Everything appeared to be the same, the quiet, the foreboding atmosphere that he was reaching a crossroads in his life and would eventually take the wrong turn. It was all there, thickening the air like something he could cut through with a knife. Despite himself, he felt a slight shudder of uneasiness ran down his spine and knew that it was nerves, déjà vu and the madness that had thrust him here in this place where only a few hours ago, he had been sharing the bed of the woman he loved. He could not understand it any more than that strange circumstance and as Vin regarded the moon in the night sky, that looked almost red instead of its usual luminescent colour, he knew something was afoot that was beyond the explanation of man. The Indians used to tell him about the spirit world and how the dead sometimes walked among the living. At this moment, he could feel those spectral visitors most profoundly.

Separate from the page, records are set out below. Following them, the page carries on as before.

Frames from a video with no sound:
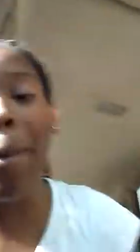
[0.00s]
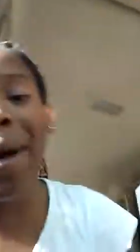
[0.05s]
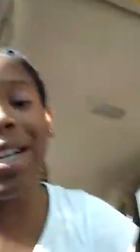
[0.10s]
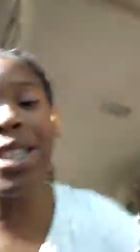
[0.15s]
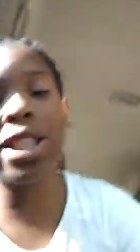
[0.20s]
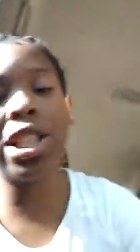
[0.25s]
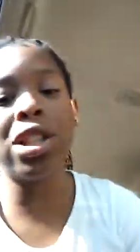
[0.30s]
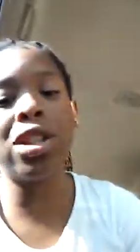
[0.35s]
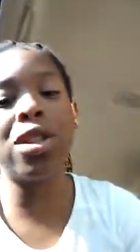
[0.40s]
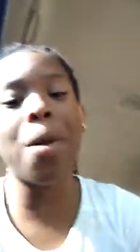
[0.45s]
my
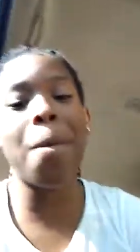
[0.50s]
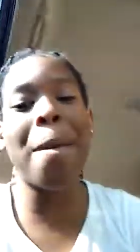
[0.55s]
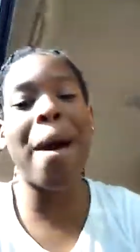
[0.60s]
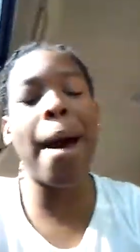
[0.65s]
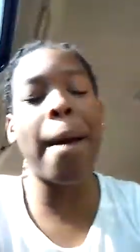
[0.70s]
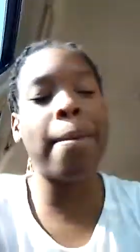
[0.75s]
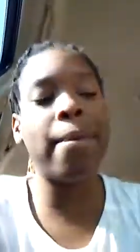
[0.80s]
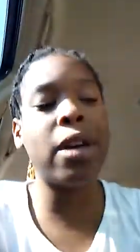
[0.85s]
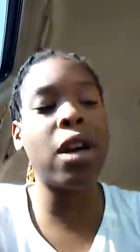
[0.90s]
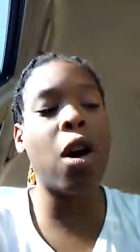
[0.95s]
sister
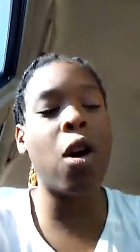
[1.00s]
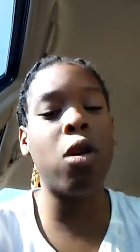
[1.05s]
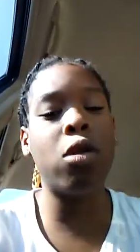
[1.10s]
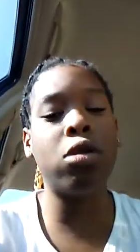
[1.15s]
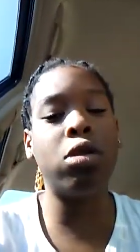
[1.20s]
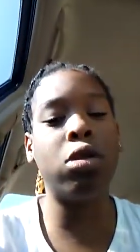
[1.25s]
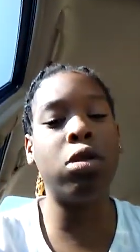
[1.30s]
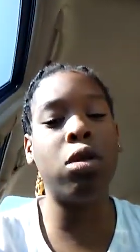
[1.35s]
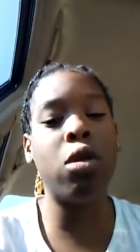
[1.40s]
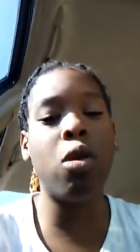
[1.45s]
might be
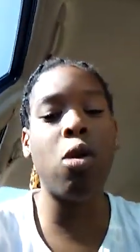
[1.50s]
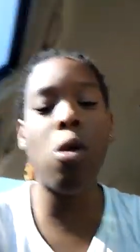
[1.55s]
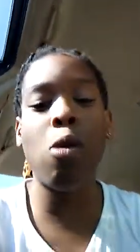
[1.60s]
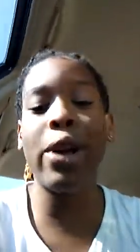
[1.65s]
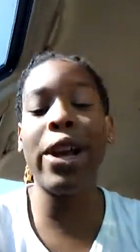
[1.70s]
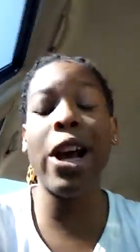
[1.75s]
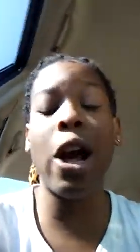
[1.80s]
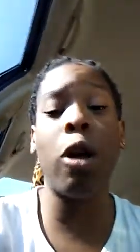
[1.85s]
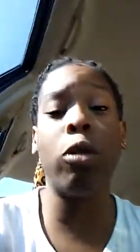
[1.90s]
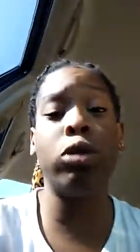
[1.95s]
old school.
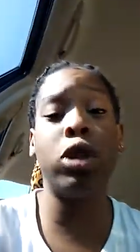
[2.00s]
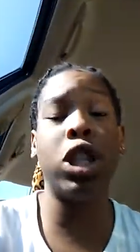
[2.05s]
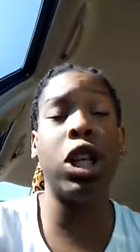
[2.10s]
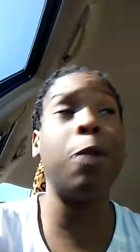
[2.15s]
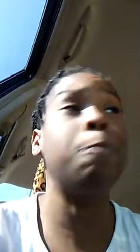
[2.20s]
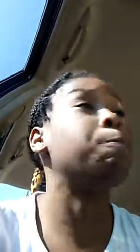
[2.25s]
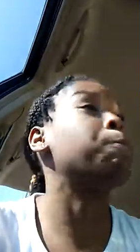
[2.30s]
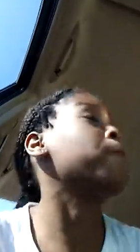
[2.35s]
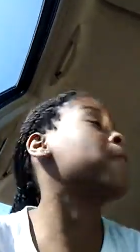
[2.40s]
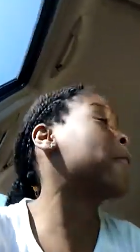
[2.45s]
We gonna
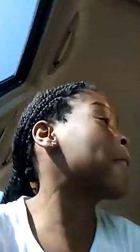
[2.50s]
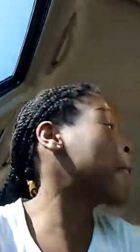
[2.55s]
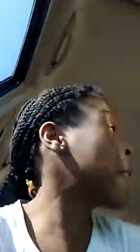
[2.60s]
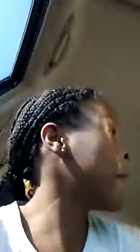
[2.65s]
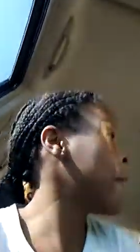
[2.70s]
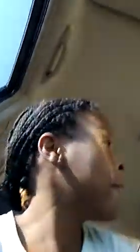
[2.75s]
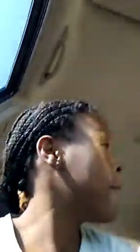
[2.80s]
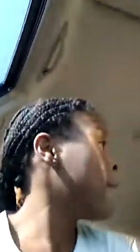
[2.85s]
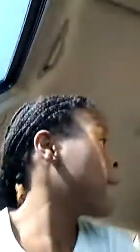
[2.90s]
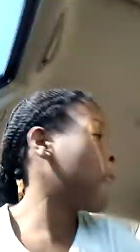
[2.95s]
see.
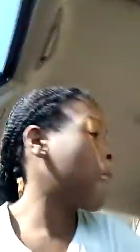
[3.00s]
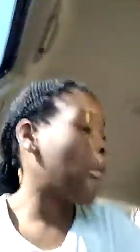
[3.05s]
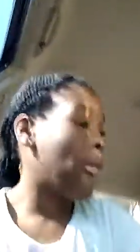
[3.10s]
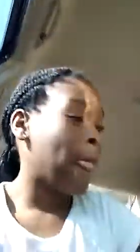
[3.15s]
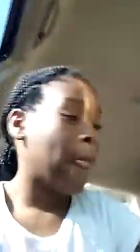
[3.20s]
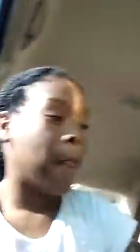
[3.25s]
I ain't old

He neared the house and recalled that he had found the body lying face down in the water through for the horses, riddled with bullets. At the time, Vin had believed that one of Eli Joes' associates had done the outlaw in, having studied enough about the bounty he had sought to claim to learn that the man was not only devious but a notorious double crosser. Unfortunately, even Vin had underestimated just how devious Eli Joe was capable of being when he concocted the trail to rid himself of his persistent hunter. There were moments when the tracker wondered how if he had known what lay ahead, would he have continued the chase?

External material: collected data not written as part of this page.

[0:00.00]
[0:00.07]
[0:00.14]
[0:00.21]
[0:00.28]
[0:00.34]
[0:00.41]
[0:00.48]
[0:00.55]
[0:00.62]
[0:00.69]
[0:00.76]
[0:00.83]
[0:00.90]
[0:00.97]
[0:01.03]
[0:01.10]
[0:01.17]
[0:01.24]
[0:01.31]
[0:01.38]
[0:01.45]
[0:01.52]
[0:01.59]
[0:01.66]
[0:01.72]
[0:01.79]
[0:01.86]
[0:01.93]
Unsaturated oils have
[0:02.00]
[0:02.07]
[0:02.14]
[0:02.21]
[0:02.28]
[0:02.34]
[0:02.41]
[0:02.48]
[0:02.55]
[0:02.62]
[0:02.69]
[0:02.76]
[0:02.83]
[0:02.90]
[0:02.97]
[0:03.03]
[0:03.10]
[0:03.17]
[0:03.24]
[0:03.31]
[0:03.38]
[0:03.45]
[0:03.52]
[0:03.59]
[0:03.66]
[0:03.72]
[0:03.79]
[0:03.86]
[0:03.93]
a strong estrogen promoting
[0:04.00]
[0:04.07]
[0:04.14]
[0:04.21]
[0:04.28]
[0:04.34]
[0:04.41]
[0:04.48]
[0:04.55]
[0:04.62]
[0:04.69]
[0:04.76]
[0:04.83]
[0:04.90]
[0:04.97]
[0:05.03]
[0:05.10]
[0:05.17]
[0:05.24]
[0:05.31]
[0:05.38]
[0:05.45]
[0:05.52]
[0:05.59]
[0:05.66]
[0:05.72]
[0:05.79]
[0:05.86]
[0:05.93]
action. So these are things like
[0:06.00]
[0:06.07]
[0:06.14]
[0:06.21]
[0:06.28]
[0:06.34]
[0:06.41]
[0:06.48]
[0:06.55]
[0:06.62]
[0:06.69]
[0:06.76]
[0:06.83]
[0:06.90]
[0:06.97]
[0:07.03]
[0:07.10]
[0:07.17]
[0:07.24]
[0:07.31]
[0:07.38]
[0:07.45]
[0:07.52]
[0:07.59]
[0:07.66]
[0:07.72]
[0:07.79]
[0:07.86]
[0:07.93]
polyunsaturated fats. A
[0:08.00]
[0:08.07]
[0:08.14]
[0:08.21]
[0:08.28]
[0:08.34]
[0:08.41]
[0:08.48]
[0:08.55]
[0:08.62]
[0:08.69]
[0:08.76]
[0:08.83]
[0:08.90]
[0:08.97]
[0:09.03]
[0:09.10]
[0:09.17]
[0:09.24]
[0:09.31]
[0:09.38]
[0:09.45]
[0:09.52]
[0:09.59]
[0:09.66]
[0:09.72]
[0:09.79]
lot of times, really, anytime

Vin neared the house and saw the water through under the moonlight. From a distance all he saw was its darkened shape and the moon bouncing of the reflection of the water. As he approached, he heard Peso pause a moment, as if the horse was deciding whether or not it ought to proceed.
"What is it boy?" Vin asked, running his hand against the animal's flank, attempting to soothe the distress it was obviously feeling by its hesitation to continue. Only after a few seconds of gentle cajoling, Vin managed to induce Peso to continue and wondered what was it about this place that disturbed his horse so much. Peso had behaved with the same dislike during their last visit here.
"Don't worry," Vin muttered. "We'll be out of here soon enough."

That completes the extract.